# ACTIVITY
Without changing a character, return the entries, but not the images they hold.

# INPUT MATERIAL
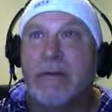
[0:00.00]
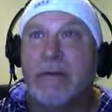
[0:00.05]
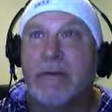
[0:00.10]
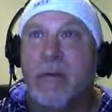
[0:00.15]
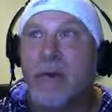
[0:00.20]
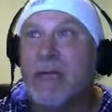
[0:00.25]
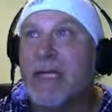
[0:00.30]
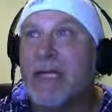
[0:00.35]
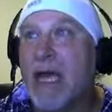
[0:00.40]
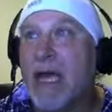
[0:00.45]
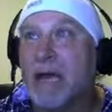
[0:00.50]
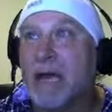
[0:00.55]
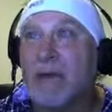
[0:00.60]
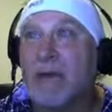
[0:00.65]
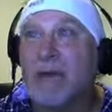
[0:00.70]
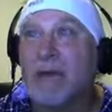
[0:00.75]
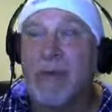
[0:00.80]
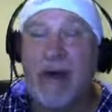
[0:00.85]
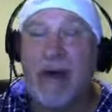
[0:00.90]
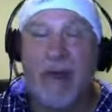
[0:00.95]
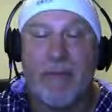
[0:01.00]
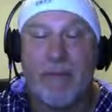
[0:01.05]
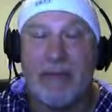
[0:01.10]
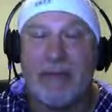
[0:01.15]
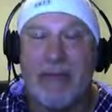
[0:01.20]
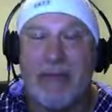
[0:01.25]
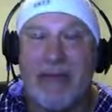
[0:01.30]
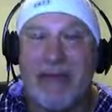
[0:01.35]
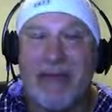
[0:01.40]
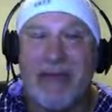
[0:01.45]
One day I looked them up. I
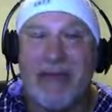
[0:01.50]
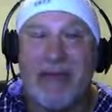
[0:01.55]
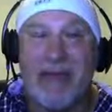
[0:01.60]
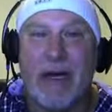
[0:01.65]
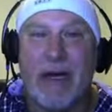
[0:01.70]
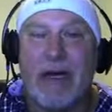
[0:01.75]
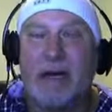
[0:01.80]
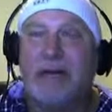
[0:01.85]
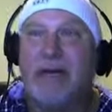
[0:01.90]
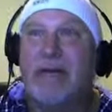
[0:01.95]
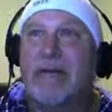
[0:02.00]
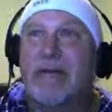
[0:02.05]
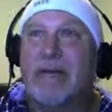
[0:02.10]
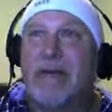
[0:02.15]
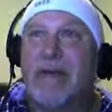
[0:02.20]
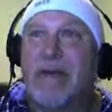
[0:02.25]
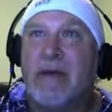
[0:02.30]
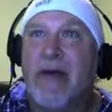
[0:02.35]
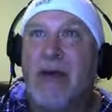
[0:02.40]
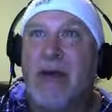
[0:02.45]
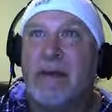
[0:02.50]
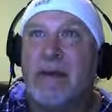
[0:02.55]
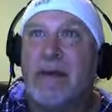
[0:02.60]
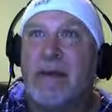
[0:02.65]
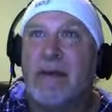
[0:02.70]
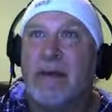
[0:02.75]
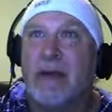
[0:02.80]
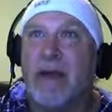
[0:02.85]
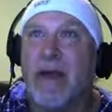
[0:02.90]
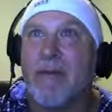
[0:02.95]
was like, you know what? I'm going
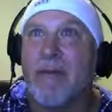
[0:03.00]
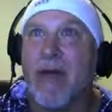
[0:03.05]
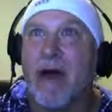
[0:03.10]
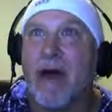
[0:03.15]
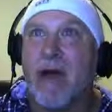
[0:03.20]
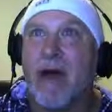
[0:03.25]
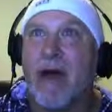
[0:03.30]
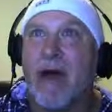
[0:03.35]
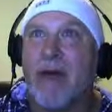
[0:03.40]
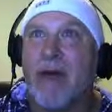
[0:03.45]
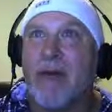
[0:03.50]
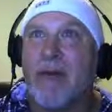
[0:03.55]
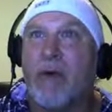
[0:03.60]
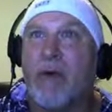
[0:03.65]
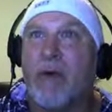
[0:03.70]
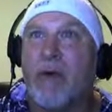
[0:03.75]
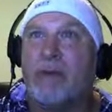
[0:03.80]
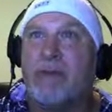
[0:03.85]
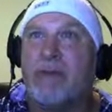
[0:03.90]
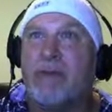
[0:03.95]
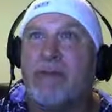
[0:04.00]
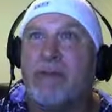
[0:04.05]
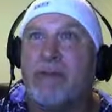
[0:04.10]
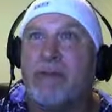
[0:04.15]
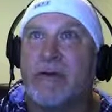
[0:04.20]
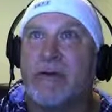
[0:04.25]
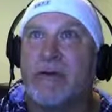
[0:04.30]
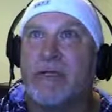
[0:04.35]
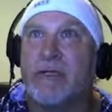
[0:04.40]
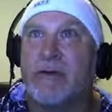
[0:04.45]
to look up how high the walls of
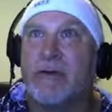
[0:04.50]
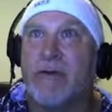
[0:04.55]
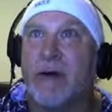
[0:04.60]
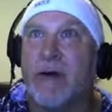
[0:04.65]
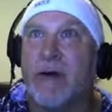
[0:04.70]
Jerusalem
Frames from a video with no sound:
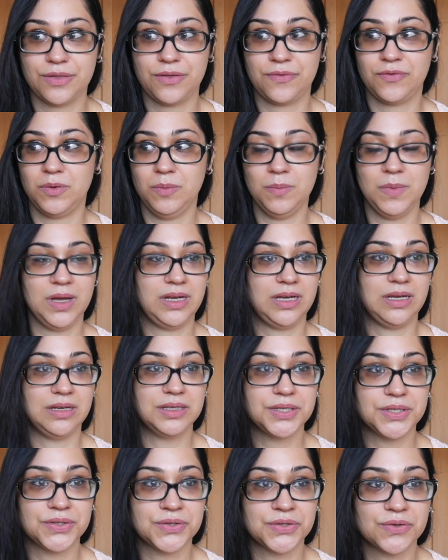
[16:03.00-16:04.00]
the earth for
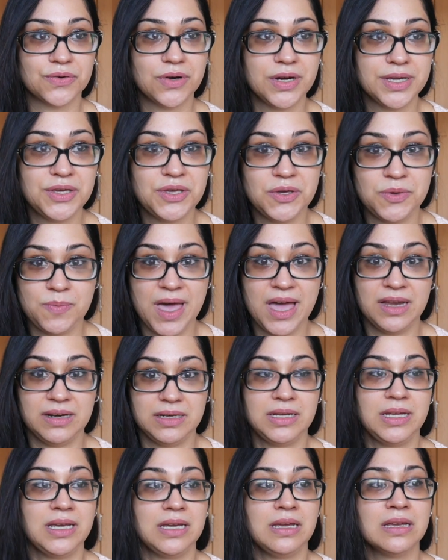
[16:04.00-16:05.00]
money, destroying
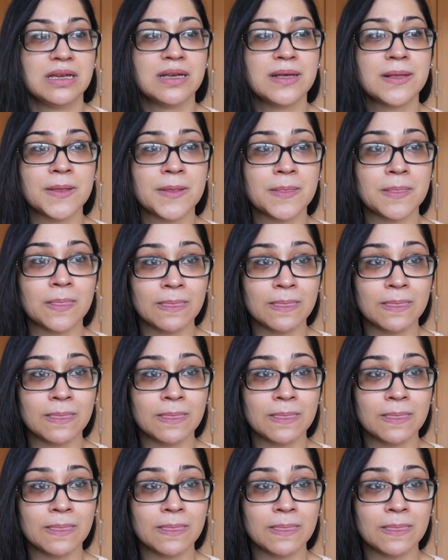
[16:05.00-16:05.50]
humanity,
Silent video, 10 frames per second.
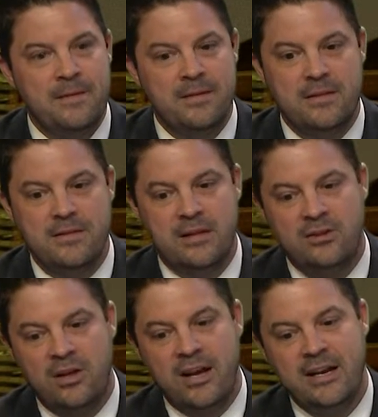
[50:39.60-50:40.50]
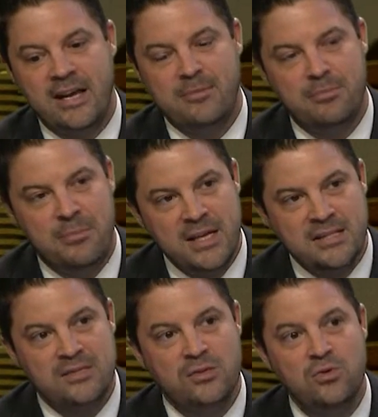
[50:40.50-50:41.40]
the client
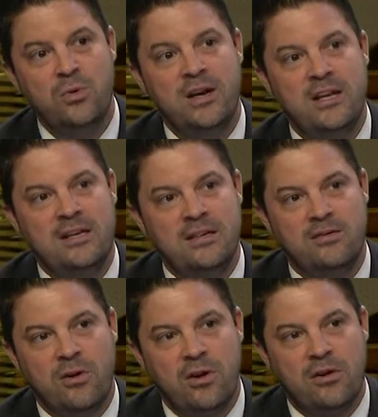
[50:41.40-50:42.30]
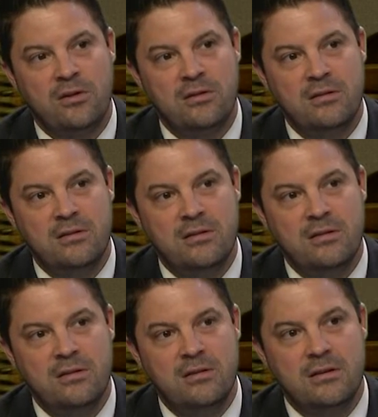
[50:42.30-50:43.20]
admits to what he did wrong,
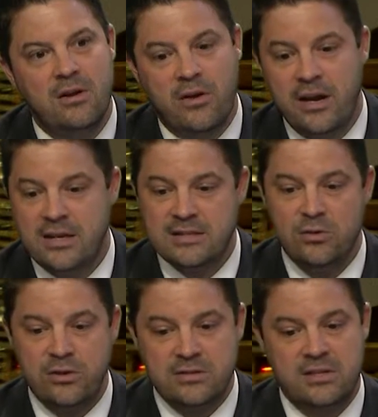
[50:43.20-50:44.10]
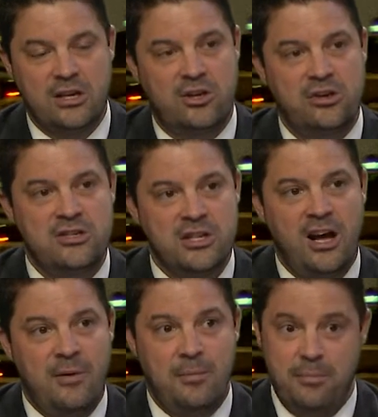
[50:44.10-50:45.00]
okay, and his lawyers did a good
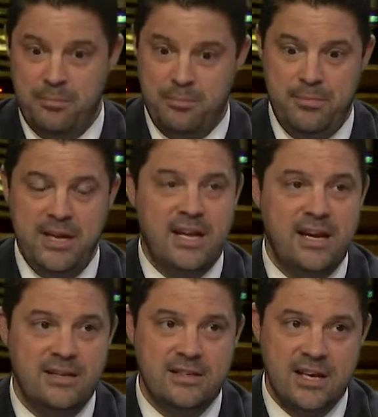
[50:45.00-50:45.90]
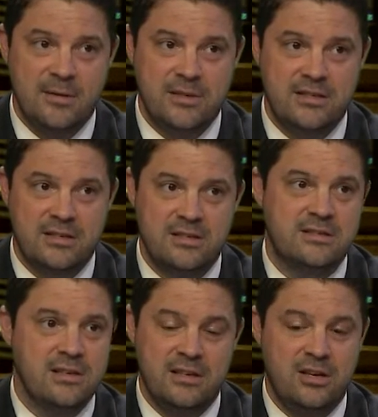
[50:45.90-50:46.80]
job mitigating the damage
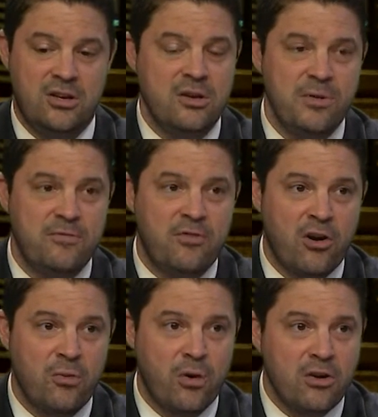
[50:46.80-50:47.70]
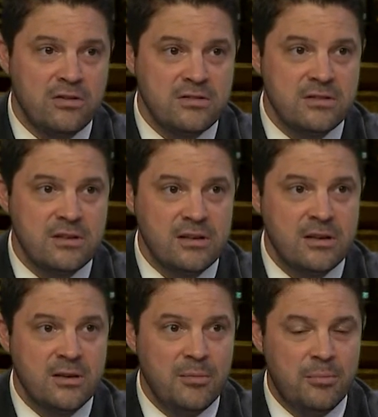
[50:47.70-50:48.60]
because it could have been far worse.
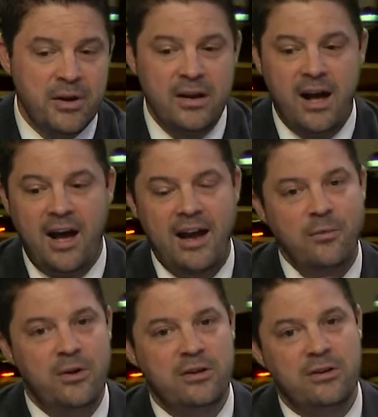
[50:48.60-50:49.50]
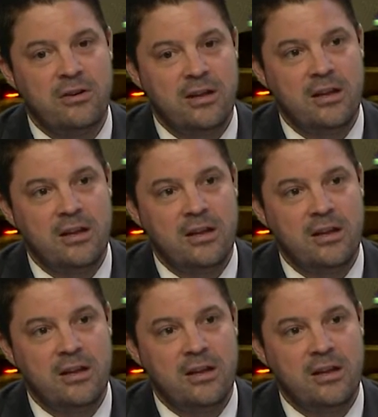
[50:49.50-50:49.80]
But I wonder,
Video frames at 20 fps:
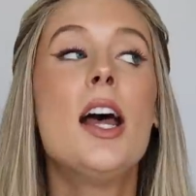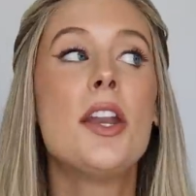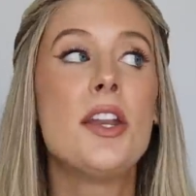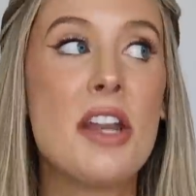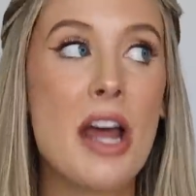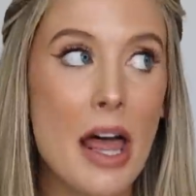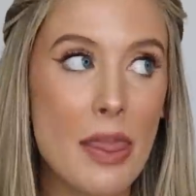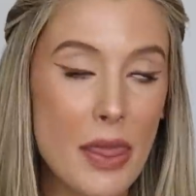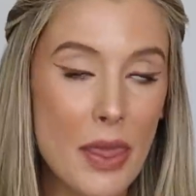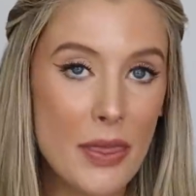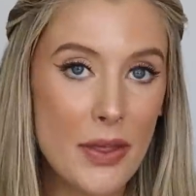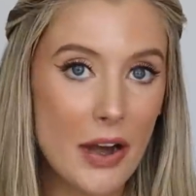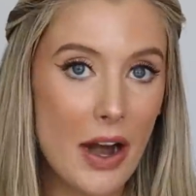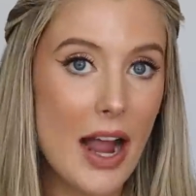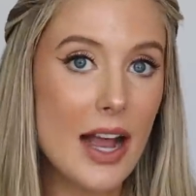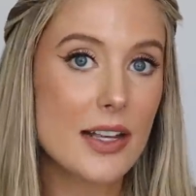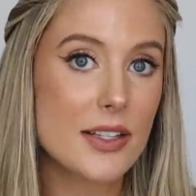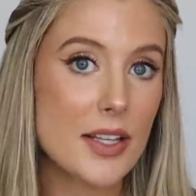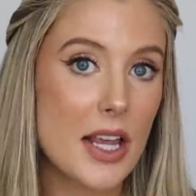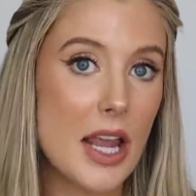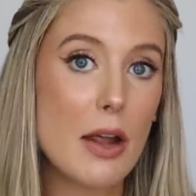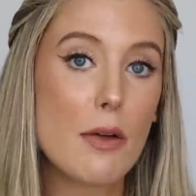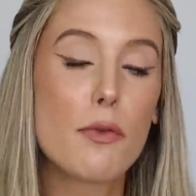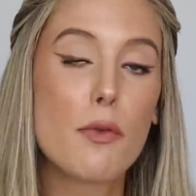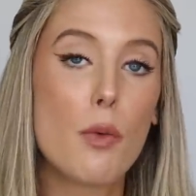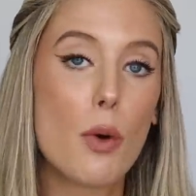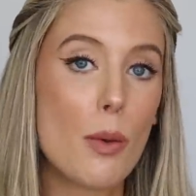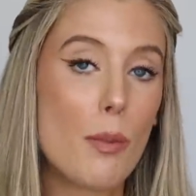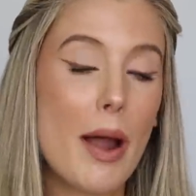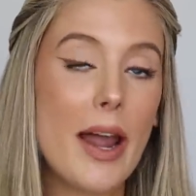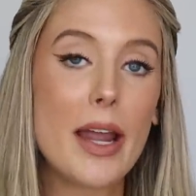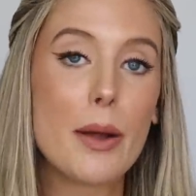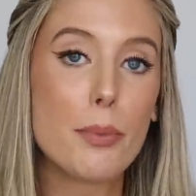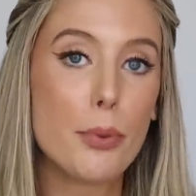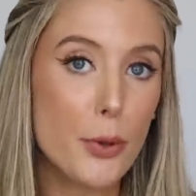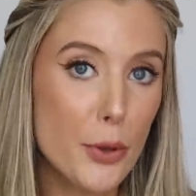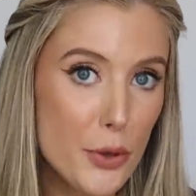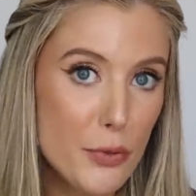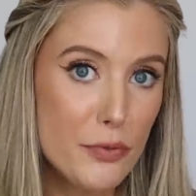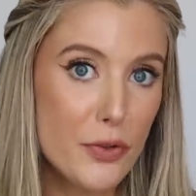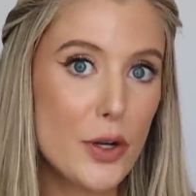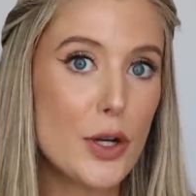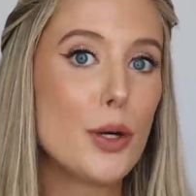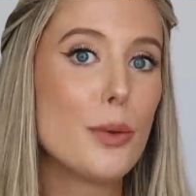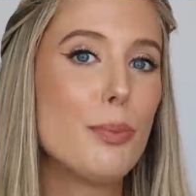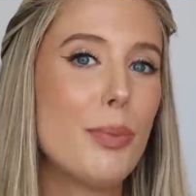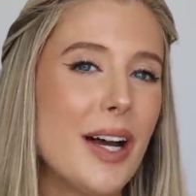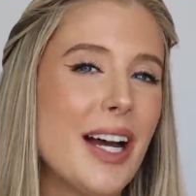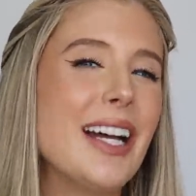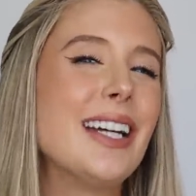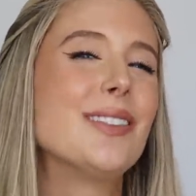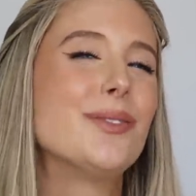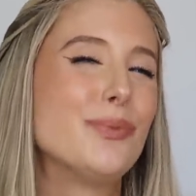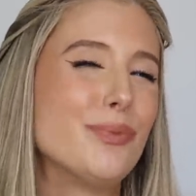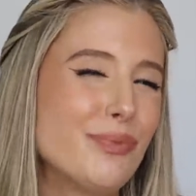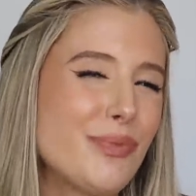Not that they're asking for my approval, but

# WORKED SOLUTION
[0:00.00]
[0:00.05]
[0:00.10]
[0:00.15]
[0:00.20]
[0:00.25]
[0:00.30]
[0:00.35]
[0:00.40]
[0:00.45]
[0:00.50]
[0:00.55]
[0:00.60]
[0:00.65]
[0:00.70]
[0:00.75]
[0:00.80]
[0:00.85]
[0:00.90]
[0:00.95]
[0:01.00]
[0:01.05]
[0:01.10]
[0:01.15]
[0:01.20]
[0:01.25]
[0:01.30]
[0:01.35]
[0:01.40]
[0:01.45]
One day I looked them up. I
[0:01.50]
[0:01.55]
[0:01.60]
[0:01.65]
[0:01.70]
[0:01.75]
[0:01.80]
[0:01.85]
[0:01.90]
[0:01.95]
[0:02.00]
[0:02.05]
[0:02.10]
[0:02.15]
[0:02.20]
[0:02.25]
[0:02.30]
[0:02.35]
[0:02.40]
[0:02.45]
[0:02.50]
[0:02.55]
[0:02.60]
[0:02.65]
[0:02.70]
[0:02.75]
[0:02.80]
[0:02.85]
[0:02.90]
[0:02.95]
was like, you know what? I'm going
[0:03.00]
[0:03.05]
[0:03.10]
[0:03.15]
[0:03.20]
[0:03.25]
[0:03.30]
[0:03.35]
[0:03.40]
[0:03.45]
[0:03.50]
[0:03.55]
[0:03.60]
[0:03.65]
[0:03.70]
[0:03.75]
[0:03.80]
[0:03.85]
[0:03.90]
[0:03.95]
[0:04.00]
[0:04.05]
[0:04.10]
[0:04.15]
[0:04.20]
[0:04.25]
[0:04.30]
[0:04.35]
[0:04.40]
[0:04.45]
to look up how high the walls of
[0:04.50]
[0:04.55]
[0:04.60]
[0:04.65]
[0:04.70]
Jerusalem
Frames from a video with no sound:
[16:03.00-16:04.00]
the earth for
[16:04.00-16:05.00]
money, destroying
[16:05.00-16:05.50]
humanity,
Silent video, 10 frames per second.
[50:39.60-50:40.50]
[50:40.50-50:41.40]
the client
[50:41.40-50:42.30]
[50:42.30-50:43.20]
admits to what he did wrong,
[50:43.20-50:44.10]
[50:44.10-50:45.00]
okay, and his lawyers did a good
[50:45.00-50:45.90]
[50:45.90-50:46.80]
job mitigating the damage
[50:46.80-50:47.70]
[50:47.70-50:48.60]
because it could have been far worse.
[50:48.60-50:49.50]
[50:49.50-50:49.80]
But I wonder,
Video frames at 20 fps:
Not that they're asking for my approval, but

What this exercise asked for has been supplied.